> _Collected data entries_:
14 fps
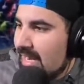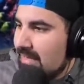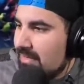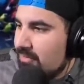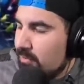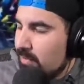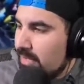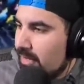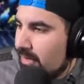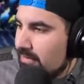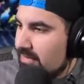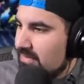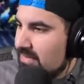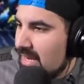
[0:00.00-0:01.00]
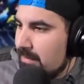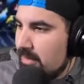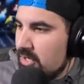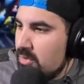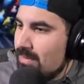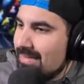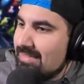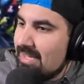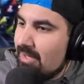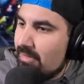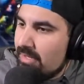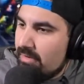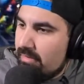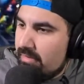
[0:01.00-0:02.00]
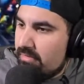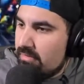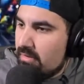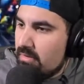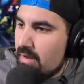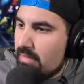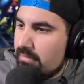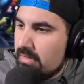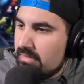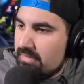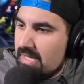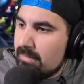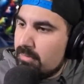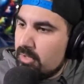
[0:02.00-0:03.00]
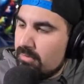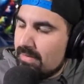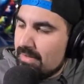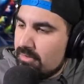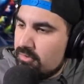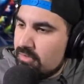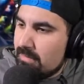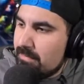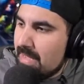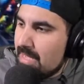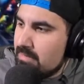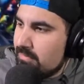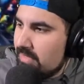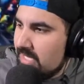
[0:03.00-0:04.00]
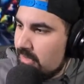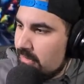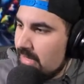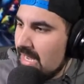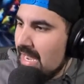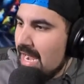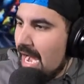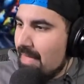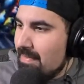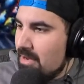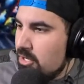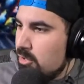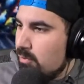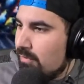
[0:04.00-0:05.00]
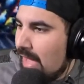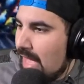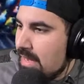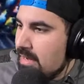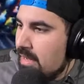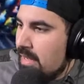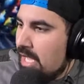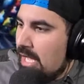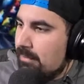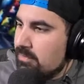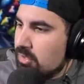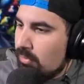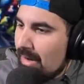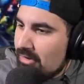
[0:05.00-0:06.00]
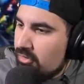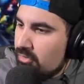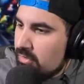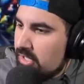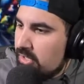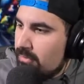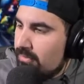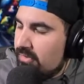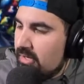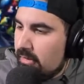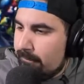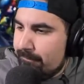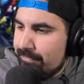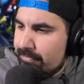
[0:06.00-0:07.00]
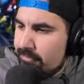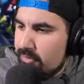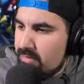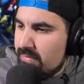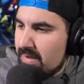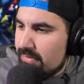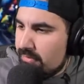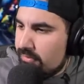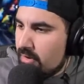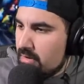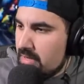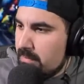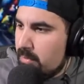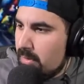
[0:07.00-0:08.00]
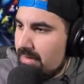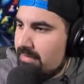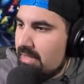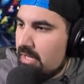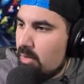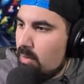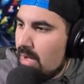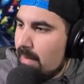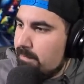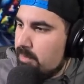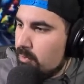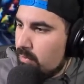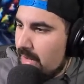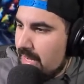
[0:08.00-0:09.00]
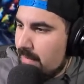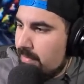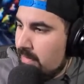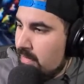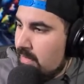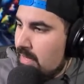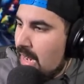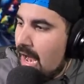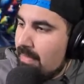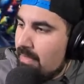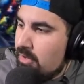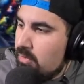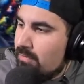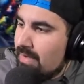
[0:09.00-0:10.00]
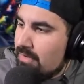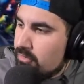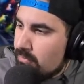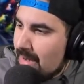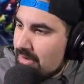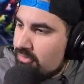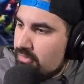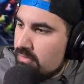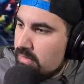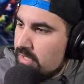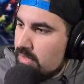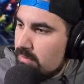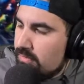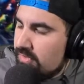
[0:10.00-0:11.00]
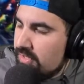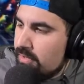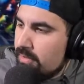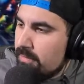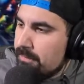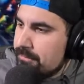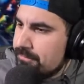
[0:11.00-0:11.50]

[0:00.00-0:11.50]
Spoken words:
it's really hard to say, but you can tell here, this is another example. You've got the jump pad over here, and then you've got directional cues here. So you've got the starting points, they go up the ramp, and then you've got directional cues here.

---

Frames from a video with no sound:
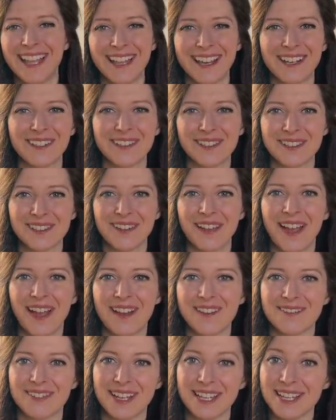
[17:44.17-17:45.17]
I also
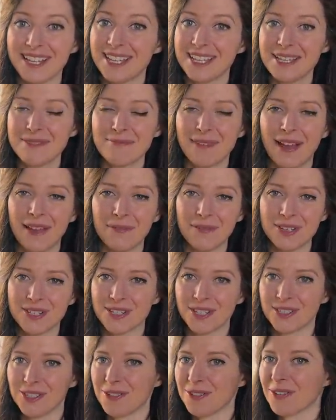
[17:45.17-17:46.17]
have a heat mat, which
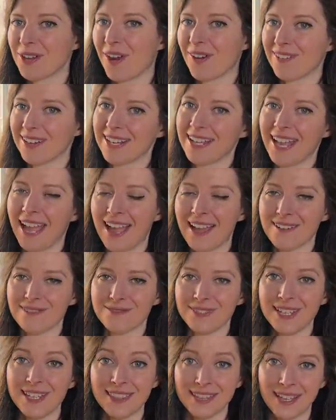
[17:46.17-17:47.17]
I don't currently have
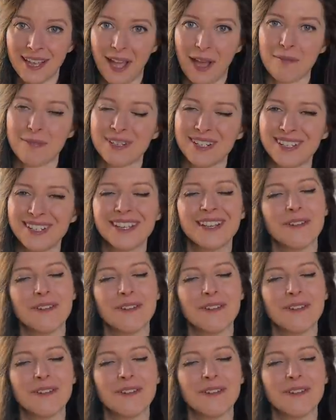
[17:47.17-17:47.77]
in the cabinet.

> _What to produce_: Write out word for word the lines above that run from the one with "[0:04.00-0:05.00]" to the one with "[0:00.00-0:11.50]". Include both end lines; exclude the images.

> _Answer section_:
[0:04.00-0:05.00]
[0:05.00-0:06.00]
[0:06.00-0:07.00]
[0:07.00-0:08.00]
[0:08.00-0:09.00]
[0:09.00-0:10.00]
[0:10.00-0:11.00]
[0:11.00-0:11.50]

[0:00.00-0:11.50]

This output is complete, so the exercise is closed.